Marino vuole le quote rosa. Ma esistono già, come gli ricorda la Saltamartini

Ignazio Marino, già all'indomani della vittoria delle primarie del centrosinistra a Roma, aveva promesso l'introduzione delle famose 'quote rosa'.

"La mia giunta – aveva dichiarato – sarà formata per metà da donne".
Insomma, un cambio radicale, se si pensa che il Tar aveva ordinato ad Alemanno di riformare la composizione della sua giunta perché composta in modo iniquo.

Episodio in seguito al quale, nel nuovo Statuto di Roma Capitale, è stato sancito espressamente che la Giunta debba essere composta da un numero uguale di assessori di entrambi i sessi, come ricorda Barbara Saltamartini.

"Marino si sta rivelando per quello che è – ha replicato la parlamentare del Pdl – un candidato approssimativo e improvvisato.
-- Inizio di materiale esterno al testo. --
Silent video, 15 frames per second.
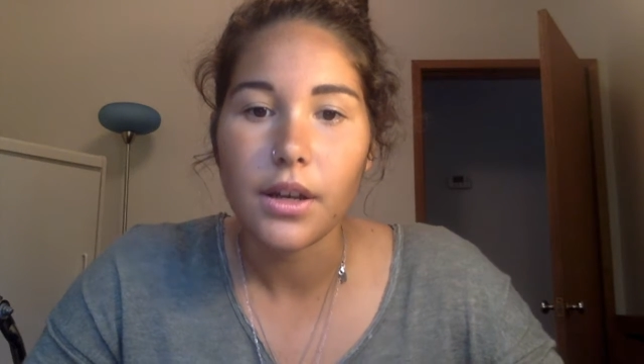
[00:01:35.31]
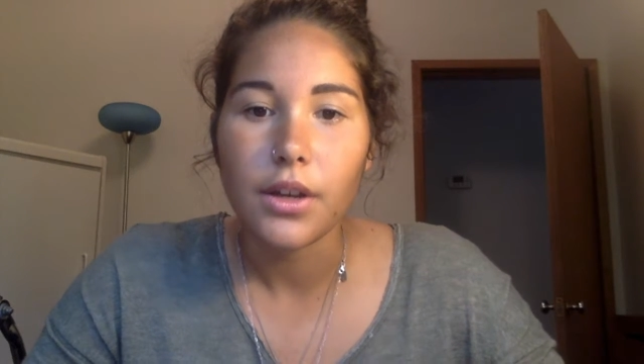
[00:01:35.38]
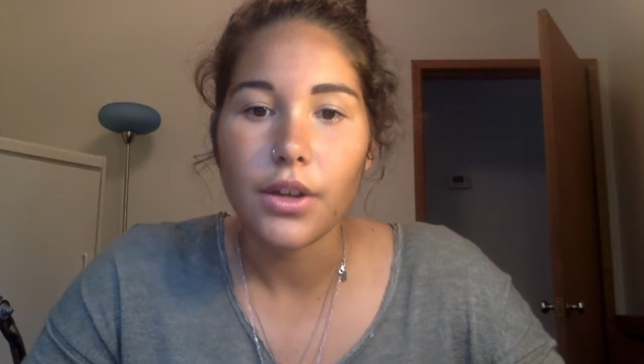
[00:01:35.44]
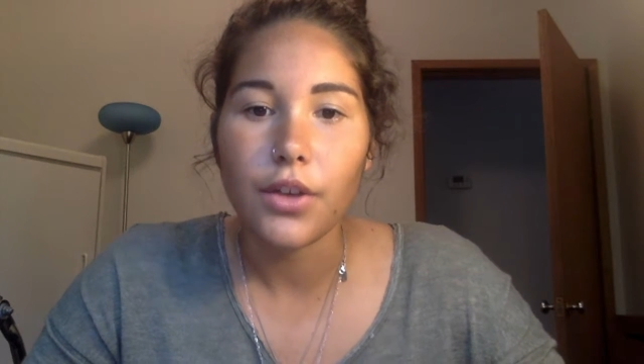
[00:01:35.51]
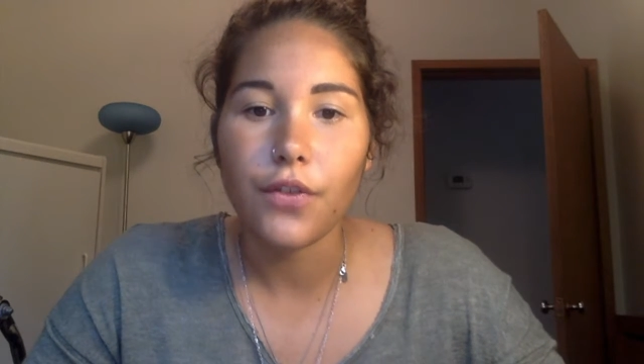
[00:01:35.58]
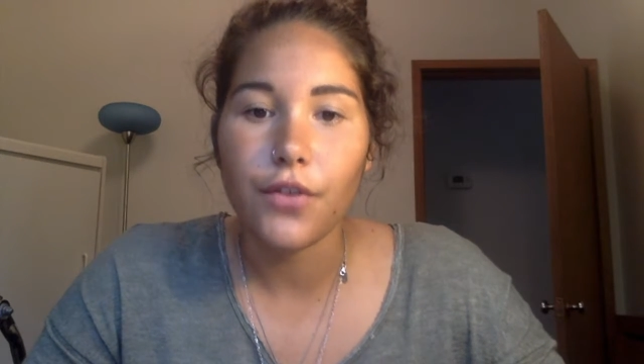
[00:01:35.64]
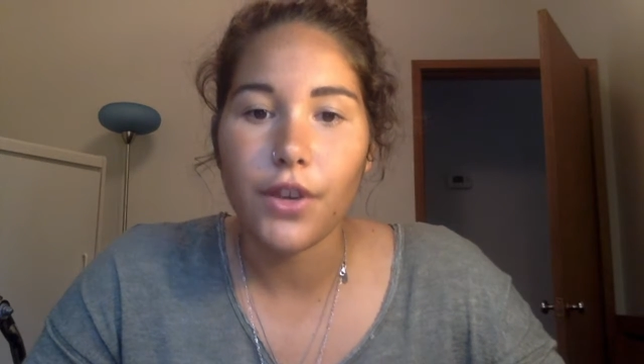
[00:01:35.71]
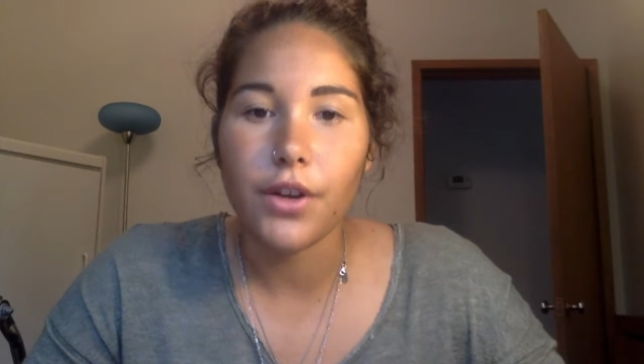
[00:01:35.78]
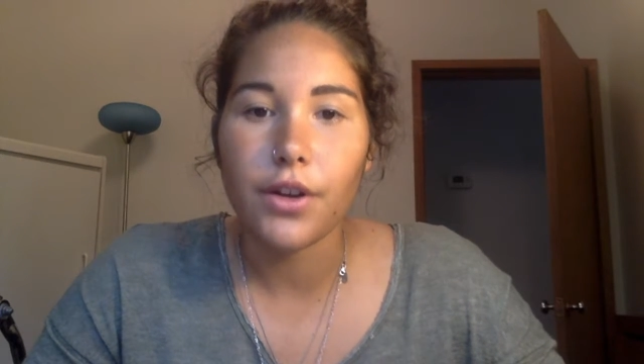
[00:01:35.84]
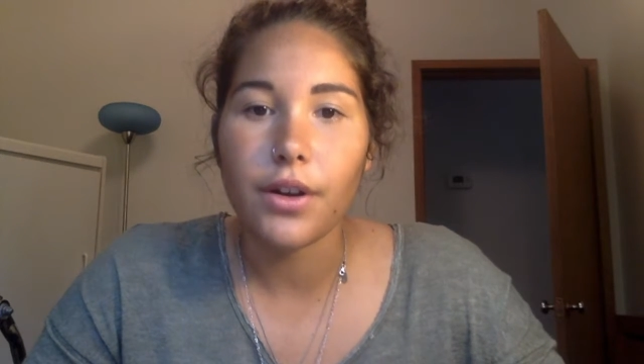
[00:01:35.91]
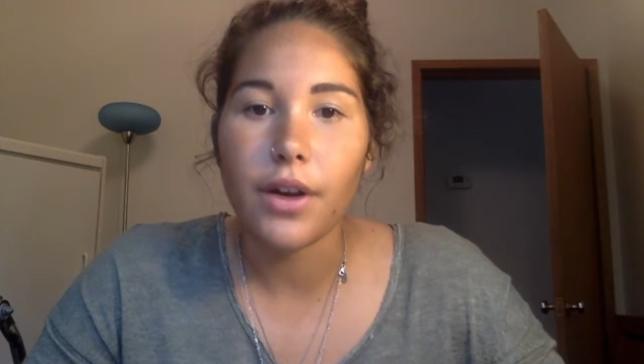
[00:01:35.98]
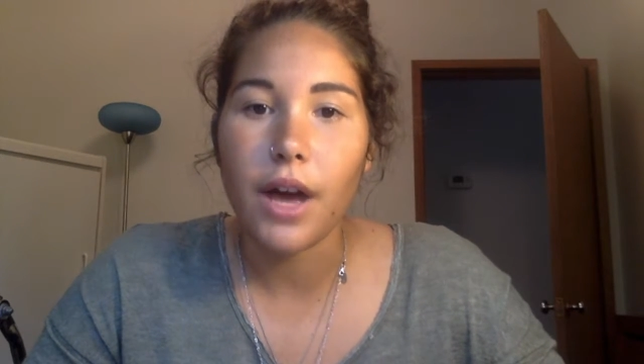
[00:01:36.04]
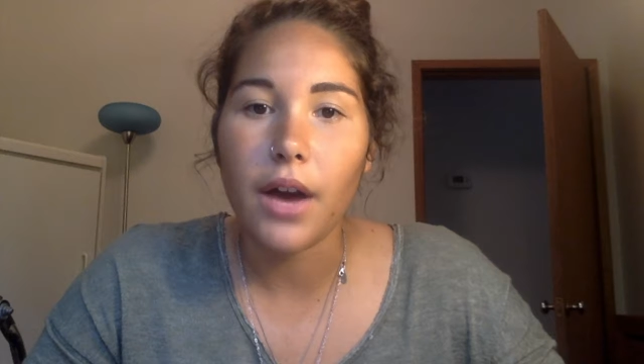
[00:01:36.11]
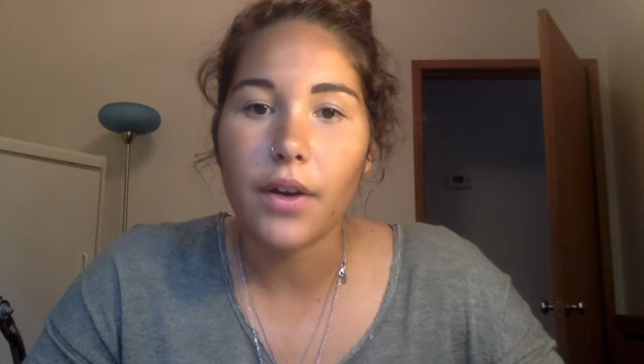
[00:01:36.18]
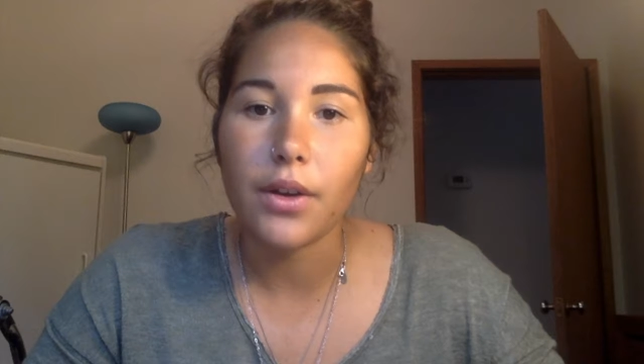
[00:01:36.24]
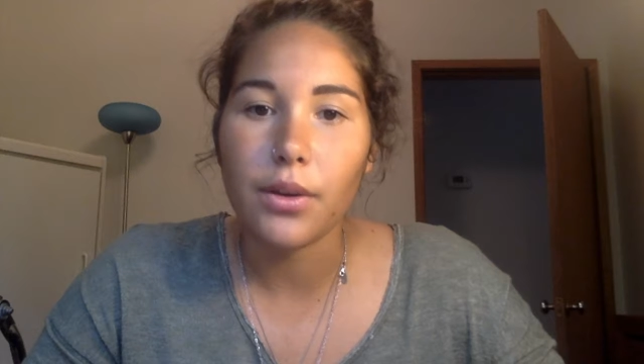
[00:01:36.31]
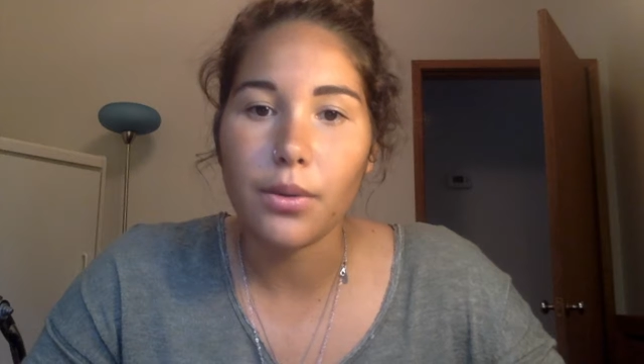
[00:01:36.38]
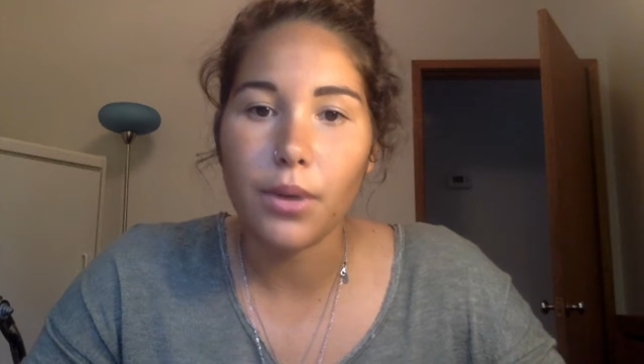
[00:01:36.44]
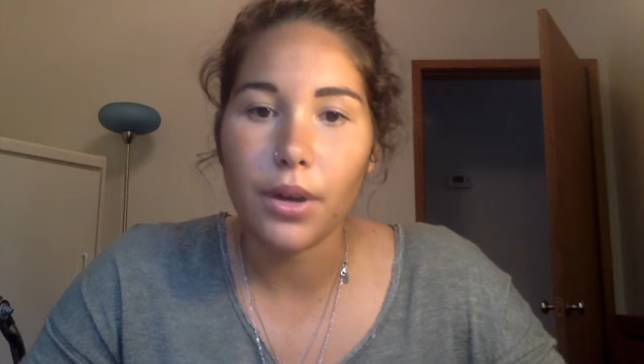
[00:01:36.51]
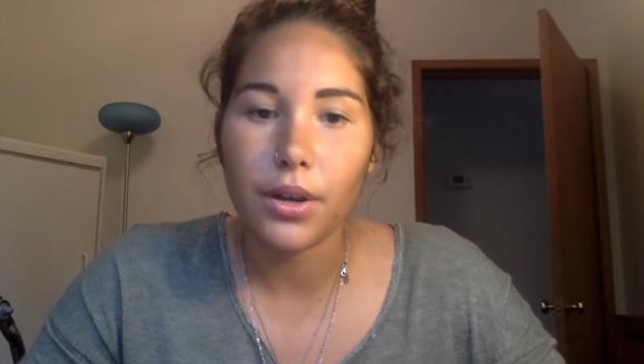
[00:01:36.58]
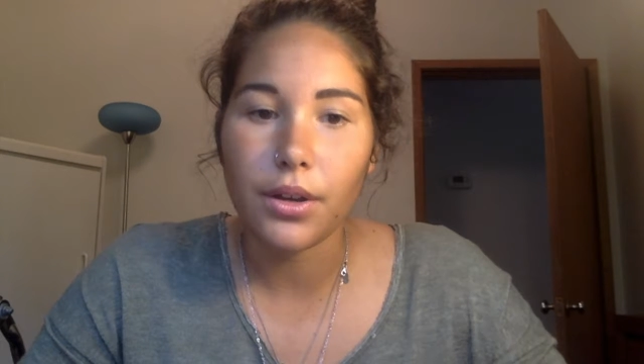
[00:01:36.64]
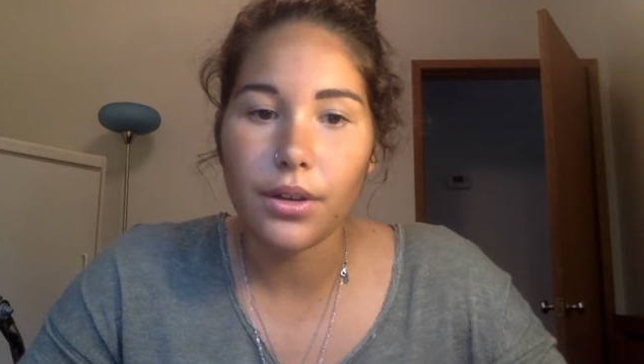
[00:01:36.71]
you've figured out how you
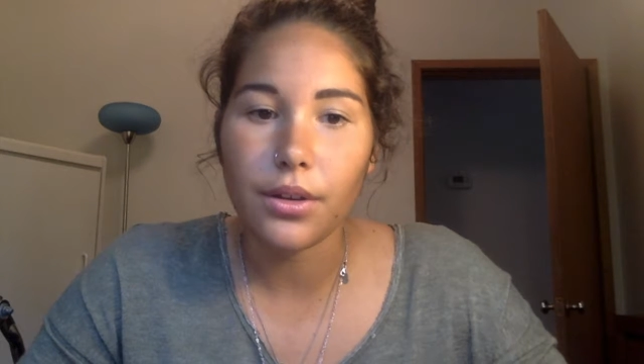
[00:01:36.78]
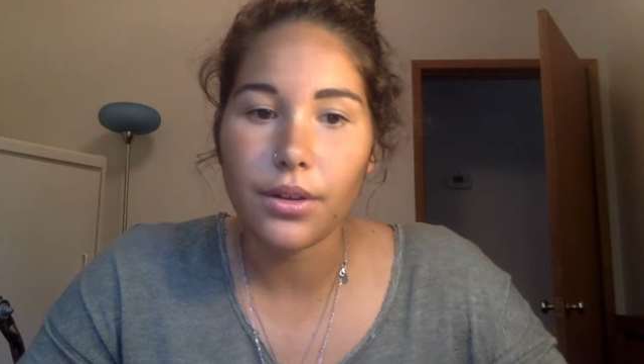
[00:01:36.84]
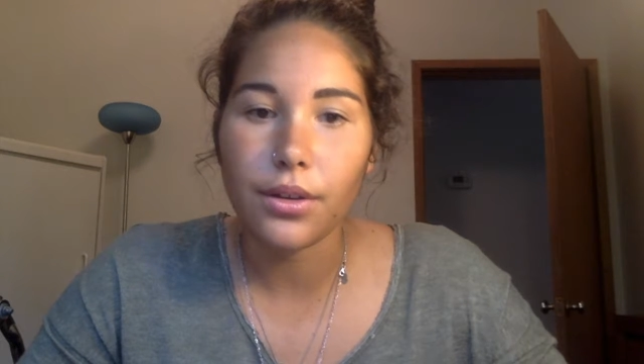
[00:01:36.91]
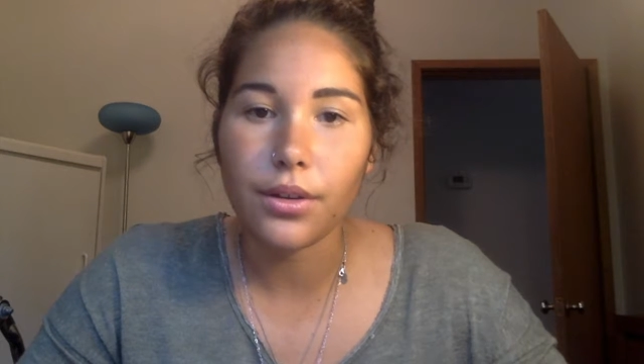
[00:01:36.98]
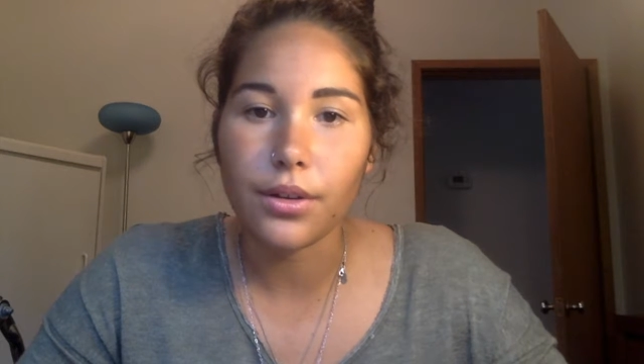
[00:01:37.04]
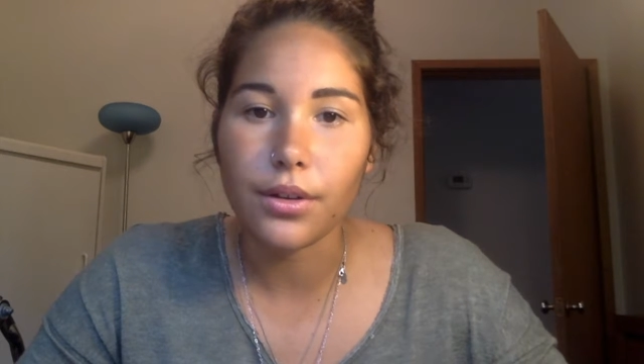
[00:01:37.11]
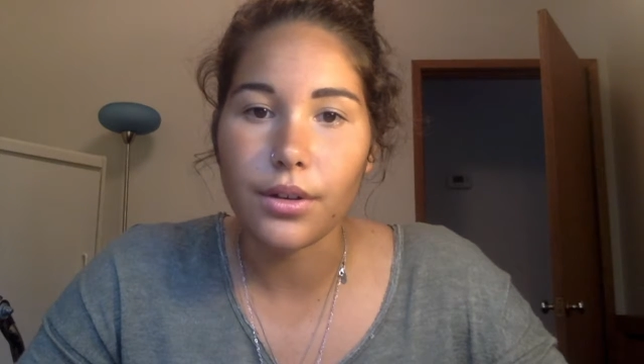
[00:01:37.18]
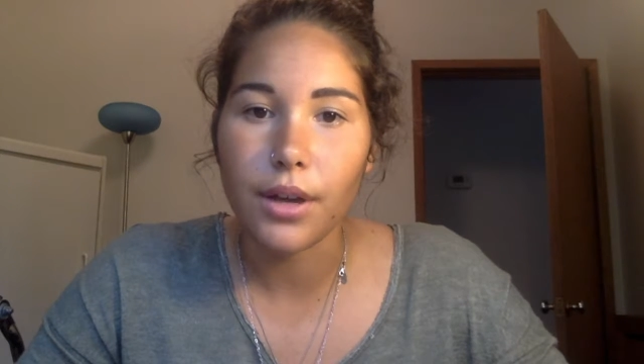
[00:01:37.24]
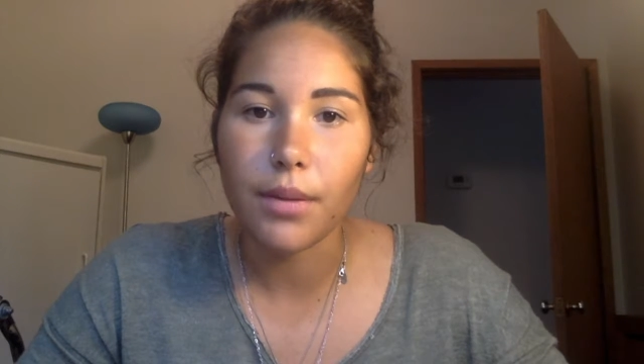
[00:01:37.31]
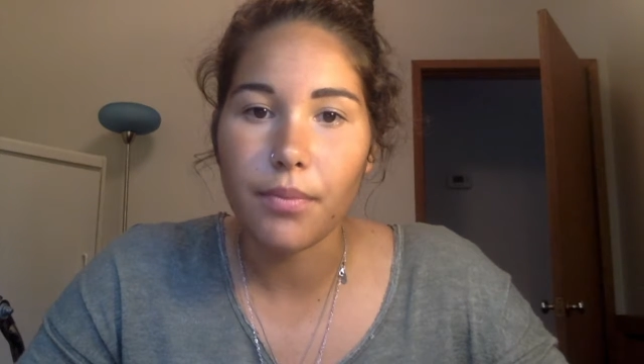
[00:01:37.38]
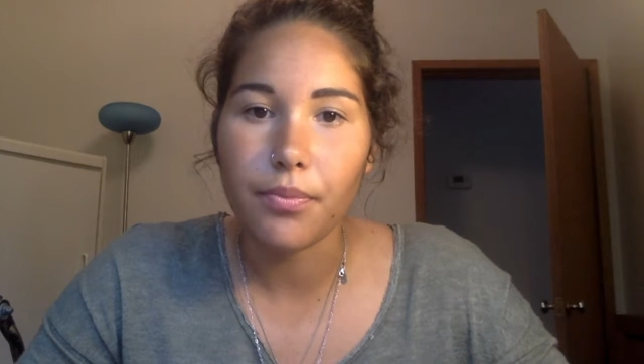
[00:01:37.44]
want your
Ignora persino che è già previsto dal nuovo Statuto di Roma Capitale la composizione della Giunta con un numero pari di assessori tra uomini e donne. Quello stesso Statuto approvato all’unanimità lo scorso 7 marzo in Assemblea Capitolina e che quindi dovrebbero ben conoscere i suoi compagni e consiglieri politici. Un’ignoranza che inquieta, come se un candidato premier non conoscesse la Costituzione. Marino, ribadiamo, ma tu la conosci Roma?".